Please reproduce the listing word for word. Pictures stay out.
• • • • •
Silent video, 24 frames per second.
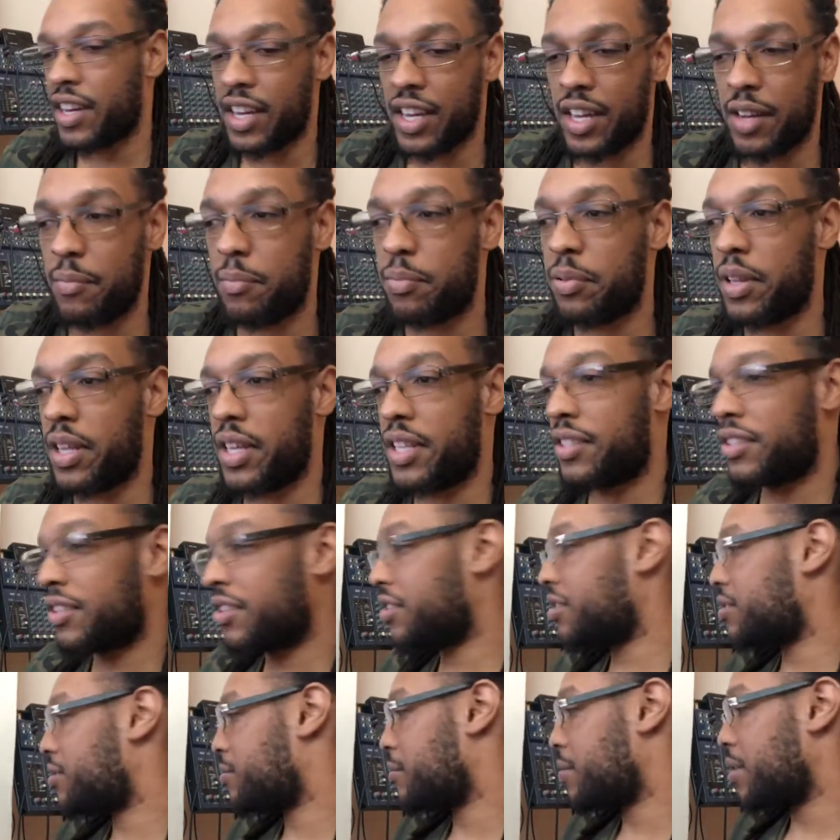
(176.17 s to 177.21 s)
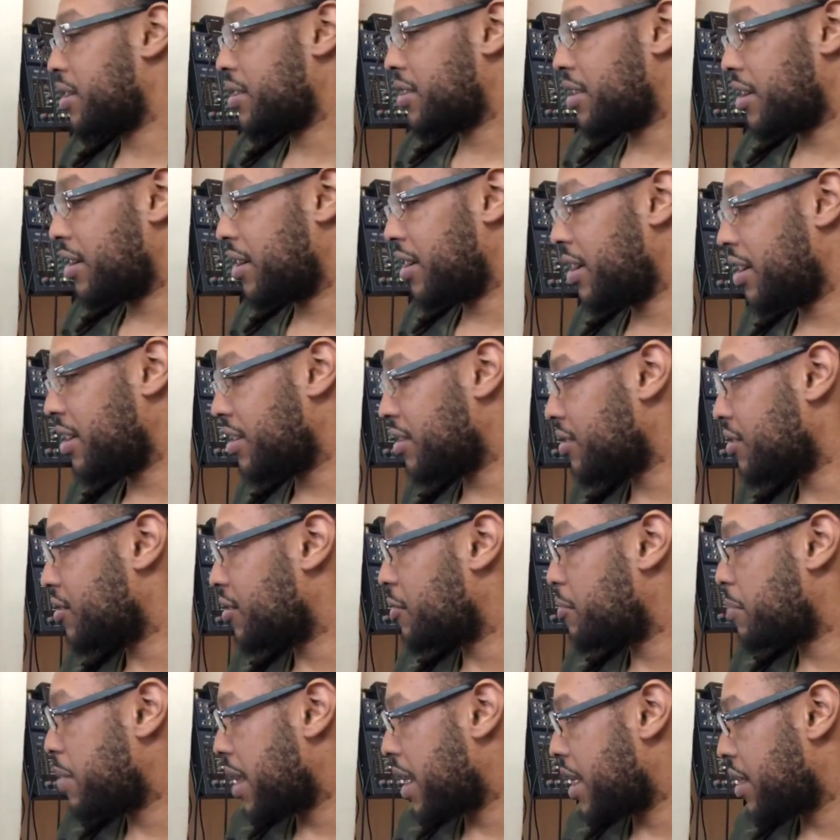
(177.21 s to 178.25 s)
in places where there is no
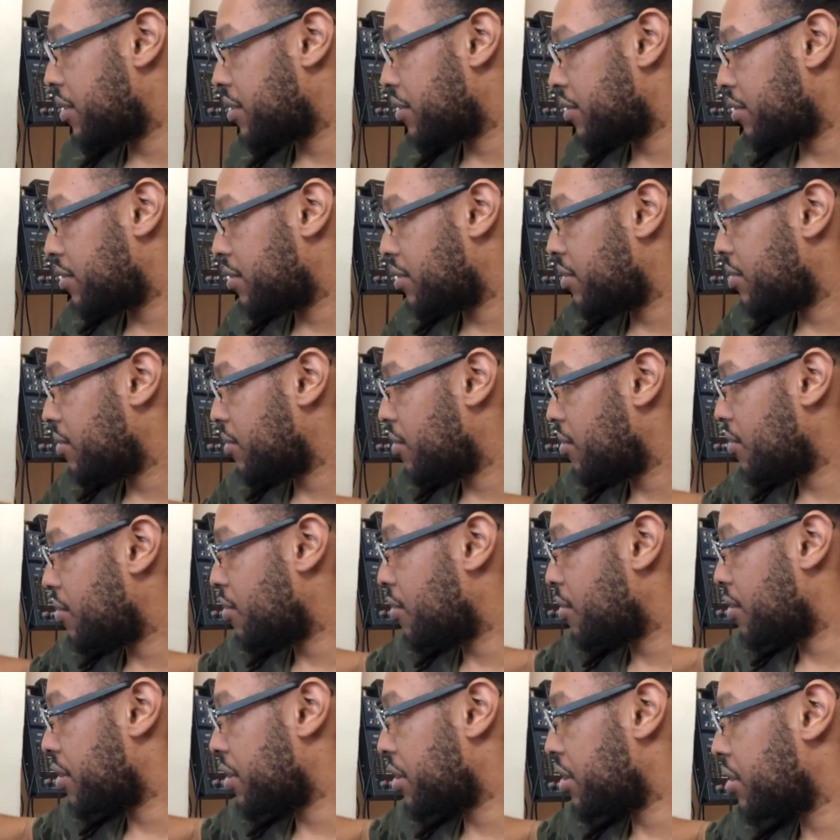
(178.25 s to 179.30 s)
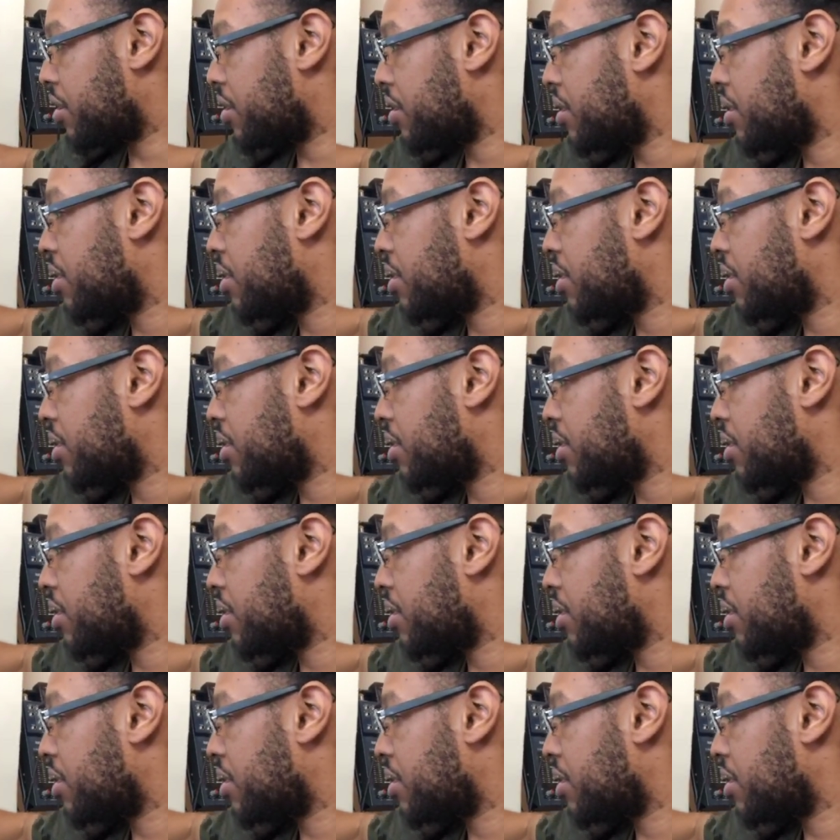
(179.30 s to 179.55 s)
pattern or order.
• • • • •
Exercise answer:
Silent video, 24 frames per second.
(176.17 s to 177.21 s)
(177.21 s to 178.25 s)
in places where there is no
(178.25 s to 179.30 s)
(179.30 s to 179.55 s)
pattern or order.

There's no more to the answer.